The Angels announced on Sept. 22 that Simmons had opted out of the last five games of the regular season. No further information was supplied, though Simmons said in a statement he felt it had been"the best decision for me and for my loved ones." At the time, the Angels stayed mathematically in the race for the second wild card along with second place in the American League West. Although their chances of reaching the postseason were slim, league rules demanded that prospective playoff teams begin quarantining that week in prep for upcoming playoff games.
"It was hard for me mentally to where the idea of suicide crossed my mind," Simmons told the Register. "It was something I vowed quite a while ago I'd never believe again. I was fortunate to talk to a therapist, which helped me let go of those thoughts.
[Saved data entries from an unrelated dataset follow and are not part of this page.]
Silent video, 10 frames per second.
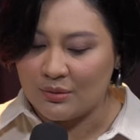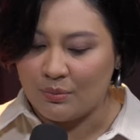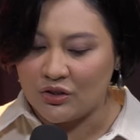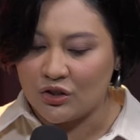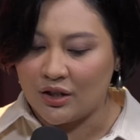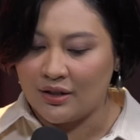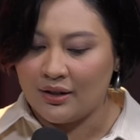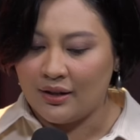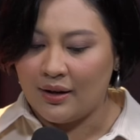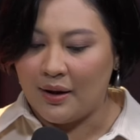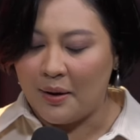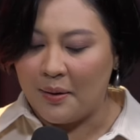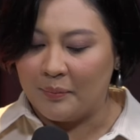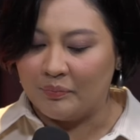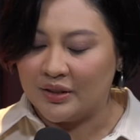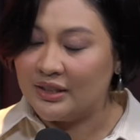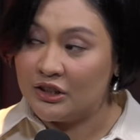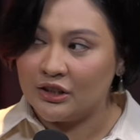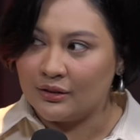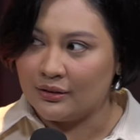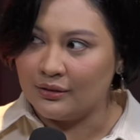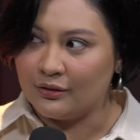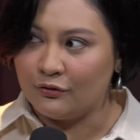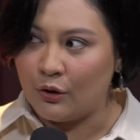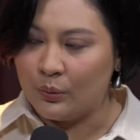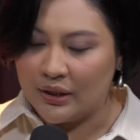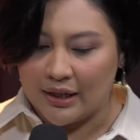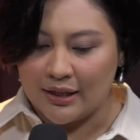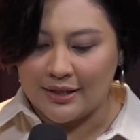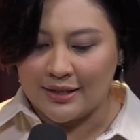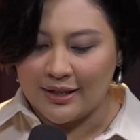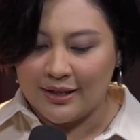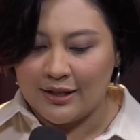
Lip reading: mentioned, the digital forwardness,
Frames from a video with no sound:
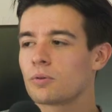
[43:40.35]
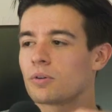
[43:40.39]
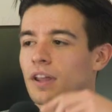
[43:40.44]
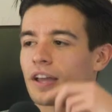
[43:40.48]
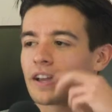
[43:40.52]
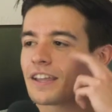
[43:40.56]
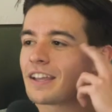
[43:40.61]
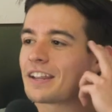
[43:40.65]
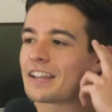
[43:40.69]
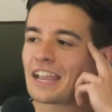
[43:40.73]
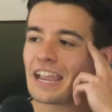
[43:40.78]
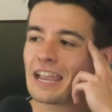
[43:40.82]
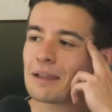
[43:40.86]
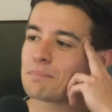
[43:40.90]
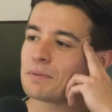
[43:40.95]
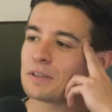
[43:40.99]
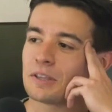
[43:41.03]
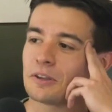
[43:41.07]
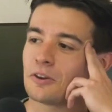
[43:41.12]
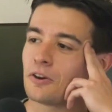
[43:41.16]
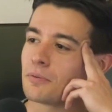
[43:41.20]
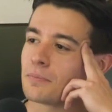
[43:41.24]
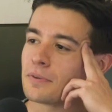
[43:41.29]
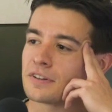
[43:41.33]
were like, it can't be
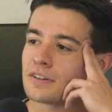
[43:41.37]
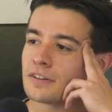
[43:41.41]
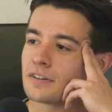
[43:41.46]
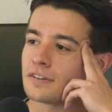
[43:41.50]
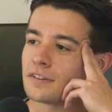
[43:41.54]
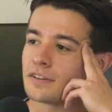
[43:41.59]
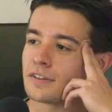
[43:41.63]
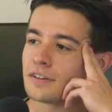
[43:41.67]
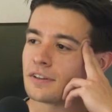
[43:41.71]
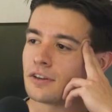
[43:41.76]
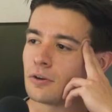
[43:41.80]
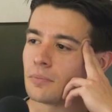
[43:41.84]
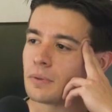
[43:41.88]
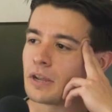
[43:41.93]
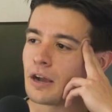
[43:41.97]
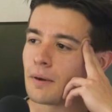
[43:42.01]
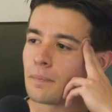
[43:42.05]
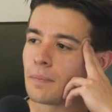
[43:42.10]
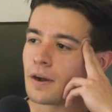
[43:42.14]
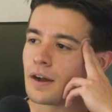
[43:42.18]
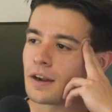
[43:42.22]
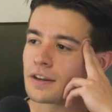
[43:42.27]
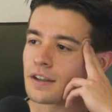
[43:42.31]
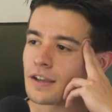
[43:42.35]
the hear the hear me
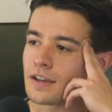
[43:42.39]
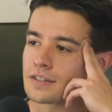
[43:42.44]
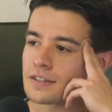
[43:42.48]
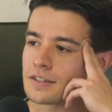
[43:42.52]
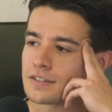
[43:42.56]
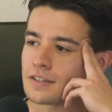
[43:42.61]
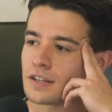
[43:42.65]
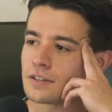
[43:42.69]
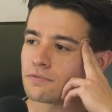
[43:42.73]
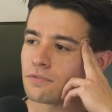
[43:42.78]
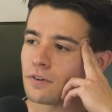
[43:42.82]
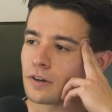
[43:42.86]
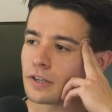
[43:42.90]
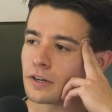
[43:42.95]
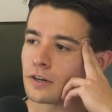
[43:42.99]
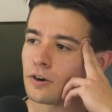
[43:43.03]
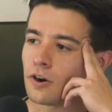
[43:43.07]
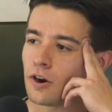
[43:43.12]
out podcast because that's fucking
At the end when a lot of people were going through exactly what many would think of as difficult times, the notion of finishing the year in a bubble was too much for me to take care of."
Simmons played in just 30 games throughout the abbreviated regular season, also missing time because of an ankle he hurt for a third straight summer. He told the Register it was difficult to concentrate on baseball when so many individuals were struggling amid the COVID-19 pandemic.
"First time was driving through Oakland and seeing a few of the shops and restaurants attempting to remain open with the homeless people camping out," he explained.
"I was actually saddened by how much I was hearing about the death toll and seeing how smaller companies were going out of business, and that had been a little depressed at the way the ramifications of all of the new rules and anxieties were gont influence people's livelihoods and how disconnected individuals were becoming," he explained.
Simmons told the Register that he was not forthcoming about his reasons for opting out in the time"because I don't like the concept of having to explain every facet of my life" and"was fearful of people judging and individuals twisting my narrative." But he said he changed his mind once he understood that being open about his position could help others who are struggling.